The circadian clock is a fundamental tool enabling organisms to track time internally and thus to adapt their physiology to daily fluctuations in the environment. Circadian time-keeping is organized at the cellular level by the action of molecular oscillators. In mammals, cellular oscillators of peripheral tissues are governed by the central clock located in the suprachiasmatic nucleus of the hypothalamus. A misalignment between the organism’s internal clock and the environmental time is often followed by desynchronization between tissue clocks. Circadian misalignment is considered as a stress factor (Wittmann et al., 2006; Puttonen et al., 2010), and has been linked to the development of various pathological states including cardiovascular diseases (Morris et al., 2017; Strohmaier et al., 2018), metabolic disturbances (Biggi et al., 2008; Vetter et al., 2015), different malignancies (Schernhammer et al., 2006; Papantoniou et al., 2018) and psychological problems (Shields, 2002).
Social jetlag (SJL) is defined as the time difference between the midpoint of sleep on workdays (MSW) and on free days, and it is a consequence of the discrepancy between an individual’s own biological rhythm and the daily timing determined by social constraints (Roenneberg et al., 2003; Wittmann et al., 2006). SJL affects the majority of the adolescent and adult population worldwide. In Europe, more than 30% of the population suffer from an SJL larger than 2 h (Roenneberg et al., 2012). SJL was found to correlate with a higher risk for the development of depression (Levandovski et al., 2011), adverse metabolic changes including obesity and type 2 diabetes (Roenneberg et al., 2012; Rutters et al., 2014; Parsons et al., 2015; Wong et al., 2015; Koopman et al., 2017), and shows association with health-impairing habits such as smoking and excessive caffeine consumption (Wittmann et al., 2006). In addition, our and others’ data indicate that SJL negatively impacts academic performance (Haraszti et al., 2014; Diaz-Morales and Escribano, 2015).
Both epidemiological and laboratory studies indicate that severe forms of circadian misalignment such as shift work or jetlag adversely affect the circulatory system and therefore increase the risk of the development of cardiovascular diseases (Knutsson, 2003; Grimaldi et al., 2016; Morris et al., 2016; Vetter et al., 2016; Hulsegge et al., 2018). SJL is the most frequent type of circadian misalignment, therefore its negative impact on the cardiovascular system would represent a public health concern.

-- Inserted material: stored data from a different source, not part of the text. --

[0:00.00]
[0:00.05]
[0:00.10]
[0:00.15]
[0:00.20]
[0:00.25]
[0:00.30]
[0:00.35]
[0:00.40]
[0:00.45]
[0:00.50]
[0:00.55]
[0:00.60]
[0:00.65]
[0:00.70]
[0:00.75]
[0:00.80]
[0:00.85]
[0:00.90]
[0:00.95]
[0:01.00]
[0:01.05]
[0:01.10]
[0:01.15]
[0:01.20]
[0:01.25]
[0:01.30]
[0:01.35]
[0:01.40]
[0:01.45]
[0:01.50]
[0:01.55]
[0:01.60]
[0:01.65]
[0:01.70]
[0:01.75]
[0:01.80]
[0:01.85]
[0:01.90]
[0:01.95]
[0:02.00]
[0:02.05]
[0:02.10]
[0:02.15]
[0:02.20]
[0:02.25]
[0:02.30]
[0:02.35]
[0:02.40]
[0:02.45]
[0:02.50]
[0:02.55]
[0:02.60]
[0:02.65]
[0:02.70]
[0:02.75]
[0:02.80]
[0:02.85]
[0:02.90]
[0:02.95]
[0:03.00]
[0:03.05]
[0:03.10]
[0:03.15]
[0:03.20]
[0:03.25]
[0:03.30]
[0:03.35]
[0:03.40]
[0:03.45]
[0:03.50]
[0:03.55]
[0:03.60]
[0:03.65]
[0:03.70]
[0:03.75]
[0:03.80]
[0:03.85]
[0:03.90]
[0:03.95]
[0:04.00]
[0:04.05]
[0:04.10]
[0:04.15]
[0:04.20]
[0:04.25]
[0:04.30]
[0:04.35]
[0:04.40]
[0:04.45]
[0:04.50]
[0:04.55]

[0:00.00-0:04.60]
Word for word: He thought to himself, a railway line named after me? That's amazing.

The analysis of heart rate variability (HRV) is a well-established method to assess autonomic cardiac control (Malik, 1996; Laborde et al., 2017). A key advantage of this method is that well-validated programable measuring devices are available for application in field studies without causing any discomfort for the subjects. HRV represents the change in the time interval between successive heartbeats, which is modulated by the sympathetic and parasympathetic nervous system (Malik, 1996). Therefore, HRV is used as a tool to assess autonomic function at the level of the heart. Healthy cardiovascular control is signaled by higher HRV, indicating a stronger parasympathetic activity, whereas low HRV indicates reduced vagal modulation and increased sympathetic activity, which are established risk factors of cardiovascular diseases (Malik, 1996; Thayer et al., 2010). As autonomic control and sleep regulation are interconnected, HRV may be indicative for sleep quality, and efficiency as well. Falling asleep is accompanied by the shift of autonomic balance toward a parasympathetic dominance, measurable in HRV as it increases from wake to slow wave sleep (Elsenbruch et al., 1999; Trinder et al., 2001; Tobaldini et al., 2013; Chouchou and Desseilles, 2014), which is considered to be the most restorative sleep stage (Akerstedt et al., 1997).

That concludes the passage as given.